District Veterinary Hospital is proud to introduce our new chief of pet relations, Calvin T. Dog. Being a nine-week-old puppers, he’s in training, learning how to provide the best service and support to our furred friends. He’s also getting grips on where to pee. It’s a work in progress.
Calvin reminds me and the entire crew at District Veterinary Hospitals that raising a puppy requires more patience than one would think. We want our new friend to immediately understand that the outdoors is for eliminating and the coffee table is ornamental, not chewable.
The first weeks are akin to having a newborn at home. We must not lose patience and must understand that training takes time, dedication and quite a bit of pluck. I have learned that consistency and keeping training simple is the best path toward success.
Six Basic Rules
Here are the six basic rules of puppy training from my Puppy 101 class:
1. A tired puppy is a BETTER puppy (mentally and physically). It goes without saying that when they have energy and are bored, trouble ensues.
2. The Five Minute Rule for preventing separation anxiety. Use a dog crate starting immediately. Put your friend in a crate at least five minutes before you need him/her in the crate and then do not acknowledge any crying or whimpering. When you return, be present but do not engage for five minutes, then take your friend out to pee without any fanfare.
3. Reward good behavior, ignore bad behavior. If pup is barking, do not pay attention. Do not correct, do not say no, DO NOT ENGAGE. Remember, puppies see attention as a reward. If they are biting you, stand up and walk away. If you cannot get away, pick up the pup and put it in the bathroom for five minutes and ignore. Only give attention when you deem pup’s behavior to be appropriate.
4. Play with the toes, toenails, ears and teeth under the cheeks. This will get pup used to all these areas being touched, making nail trims, foot care, tooth brushing, grooming and ear treatment much easier down the road. Play with all of these for five seconds each, 10-30 times a day. Yes, really, that many times. You will be thankful in the long run.
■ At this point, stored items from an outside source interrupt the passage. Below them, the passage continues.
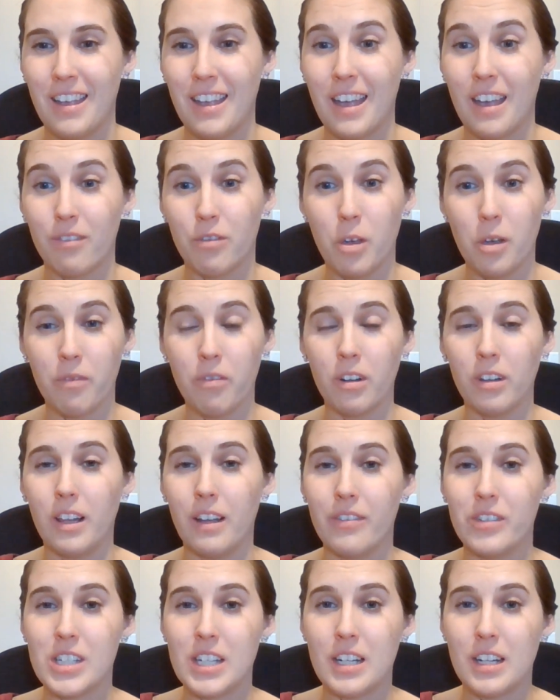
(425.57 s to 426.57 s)
Have you ever
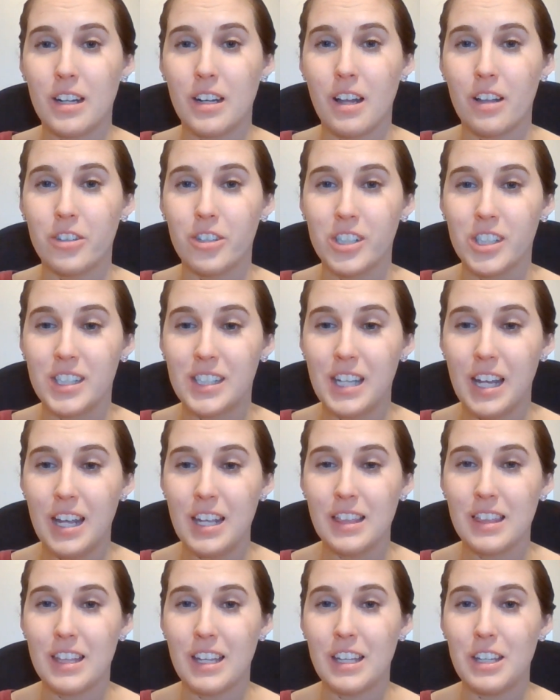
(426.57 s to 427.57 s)
lived in another
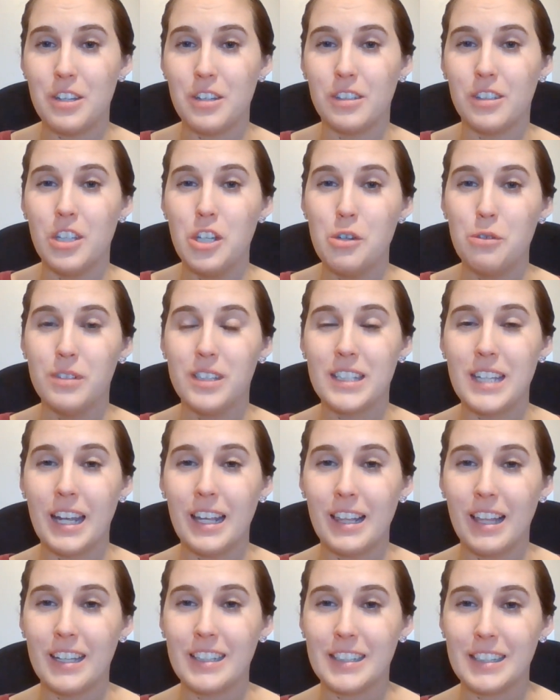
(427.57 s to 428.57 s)
state that used
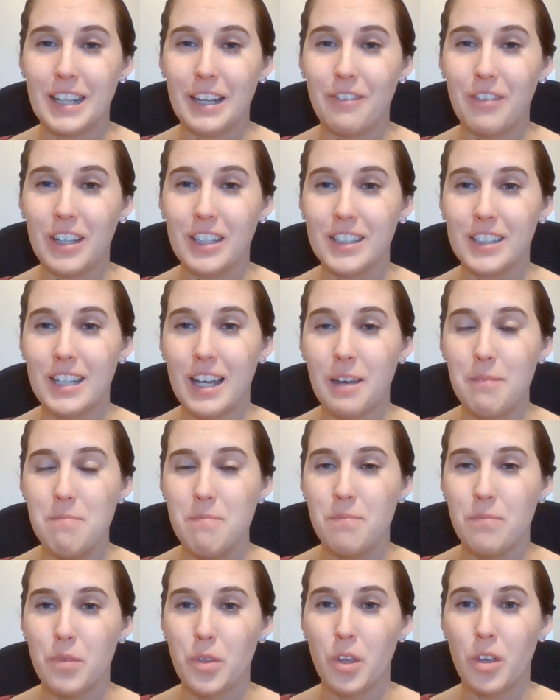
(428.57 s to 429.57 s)
Daylight Savings Time?
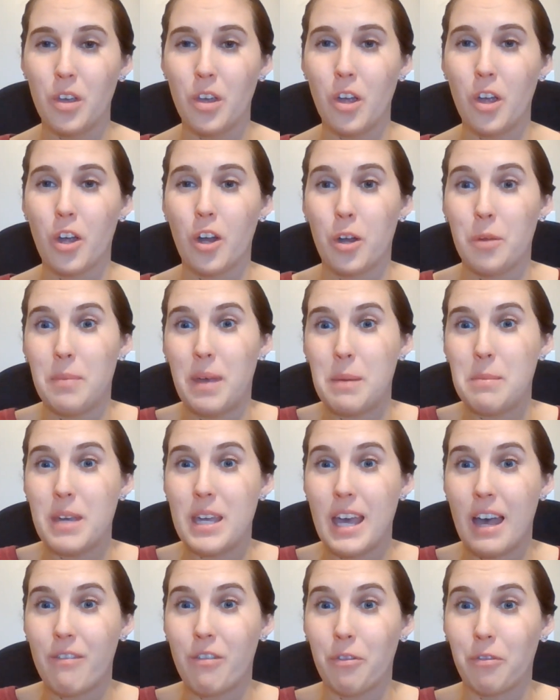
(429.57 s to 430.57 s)
Or maybe
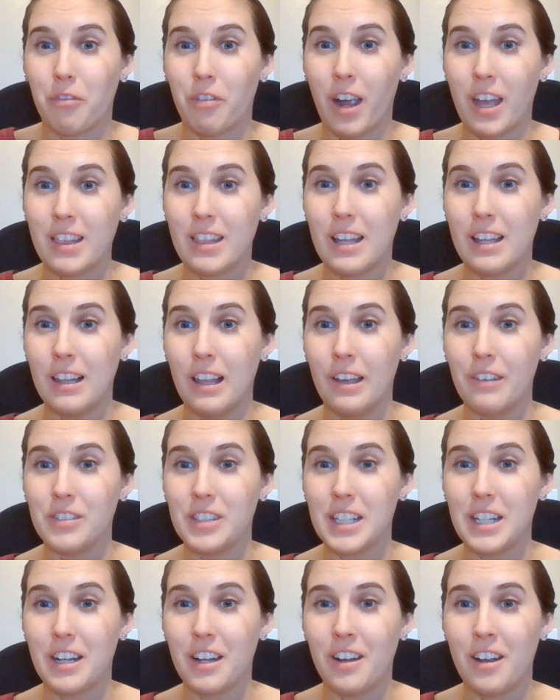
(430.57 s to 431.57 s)
have a friend that lives
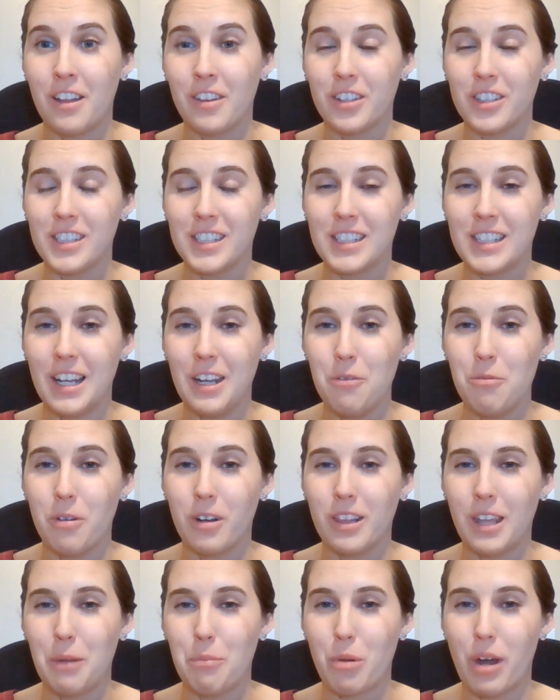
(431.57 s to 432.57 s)
in another state where
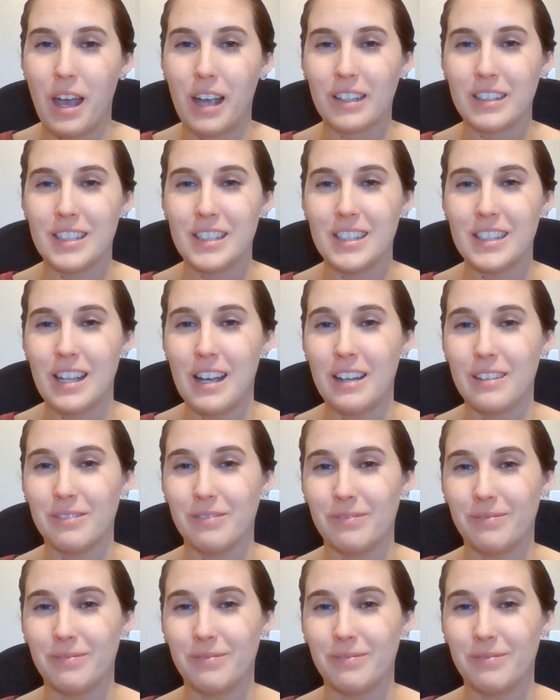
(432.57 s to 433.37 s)
they practice that?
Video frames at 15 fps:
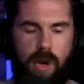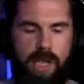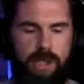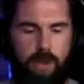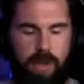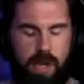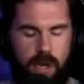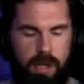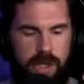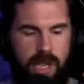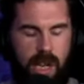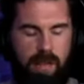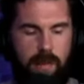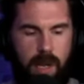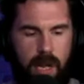esoteric
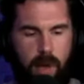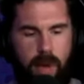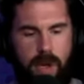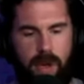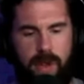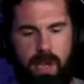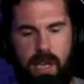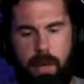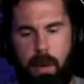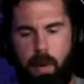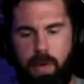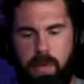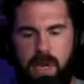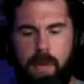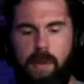stuff, but like when you're thinking about
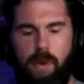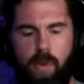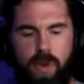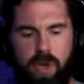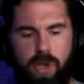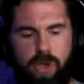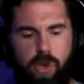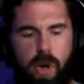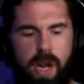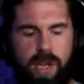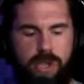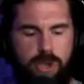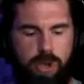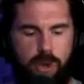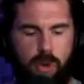with people, when you're
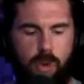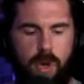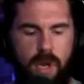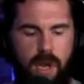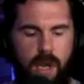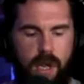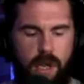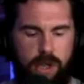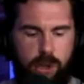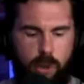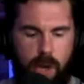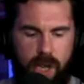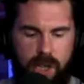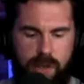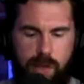trying to
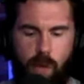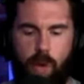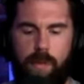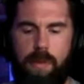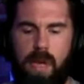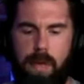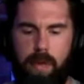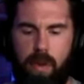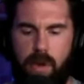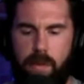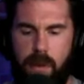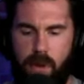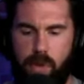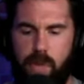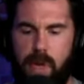transform people
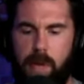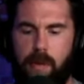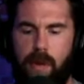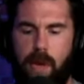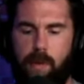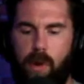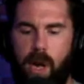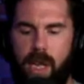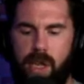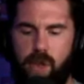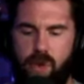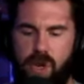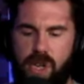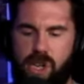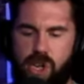and build people mm -hmm. up, right?
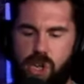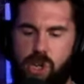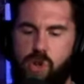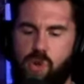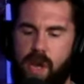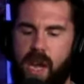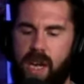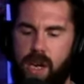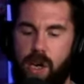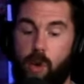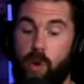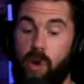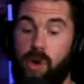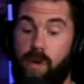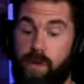You to do that in
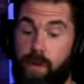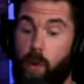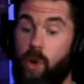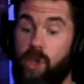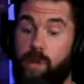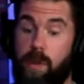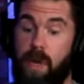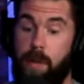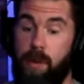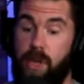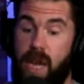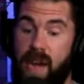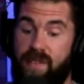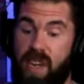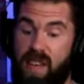order to forge people,
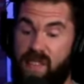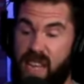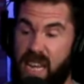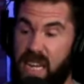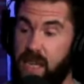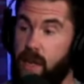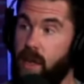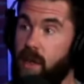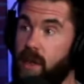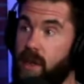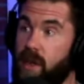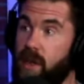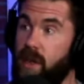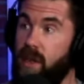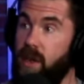you have to have heat.
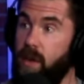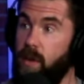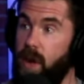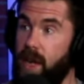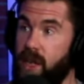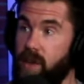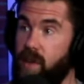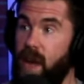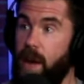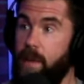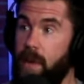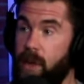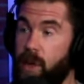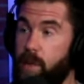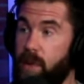Yeah. Right. You got to
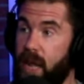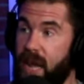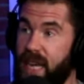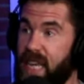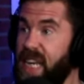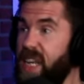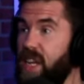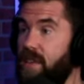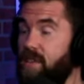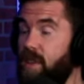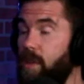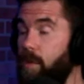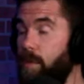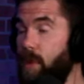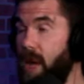be able to apply heat, you have
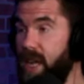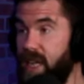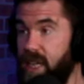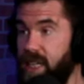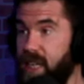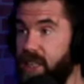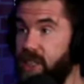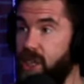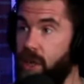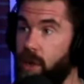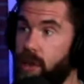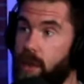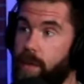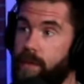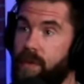to apply intensity
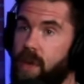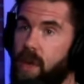on them.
5. Grapes and raisins are toxic to dogs. So is chewing gum. Be wary of marijuana blunts on the sidewalk.
6. Have fun. Puppies are the meaning of life. And remember, it will turn out all right.
I selectively forget how much puppies drink and urinate. It’s amazing the capacity of their urinary bladder. When housetraining, the key to success involves trying to not let the pup fail. We take Calvin outside to eliminate at least hourly during the day. And giving praise when he achieves the mission. At night he is in a crate next to the bed. When we wake in the morning, we throw on some semblance of clothing and take him right out to the grass. Do not use puppy pee pads. They may be convenient but in the end all they do is train your dog to eliminate in the house!
You may find that the dog will be walked but not urinate, then urinate once inside. To train this out, walk the pup, and if you think it should have urinated/defecated but did not, return inside for 30 seconds, then take the pup outside again. This usually works to stimulate their elimination response.
For chewing on you, do not tolerate it! Simply put the dog down and ignore the behavior. Engaging in any meaningful manner is rewarding the behavior. They are so cute, but do not give in and do not get frustrated!
Use a well-formulated and established diet such as Purina ProPlan, Royal Canin or Science Diet. Many of the “boutique” foods on the market have little research behind them and may be detrimental to your pet in the long-term. This has been the experience of many veterinary professionals over the past years.
Some good resources for training and basic behavior include:
– “The Perfect Puppy in 7 Days” by Sophia Yin
– “Puppy’s First Steps: Raising a Happy, Healthy, Well-Behaved Dog” by the faculty of the Cummings School of Veterinary Medicine
– “Decoding Your Dog” by the American College of Veterinary Behaviorists
– “A Kids’ Comprehensive Guide to Speaking Dog!” by Niki Tudge
– The canine behavior series on www.veterinarypartner.com
– Clicker training library on the Karen Pryor website at https://karenpryoracademy.com/what-is-clicker-training/.
– The Indoor Pet Initiative by Ohio State University
Raising Calvin is fun. It’s a challenge! Most important is that working with our new friend reminds us of the challenges and joys of puppies. Calvin works primarily at our Navy Yard and Eastern Market hospitals.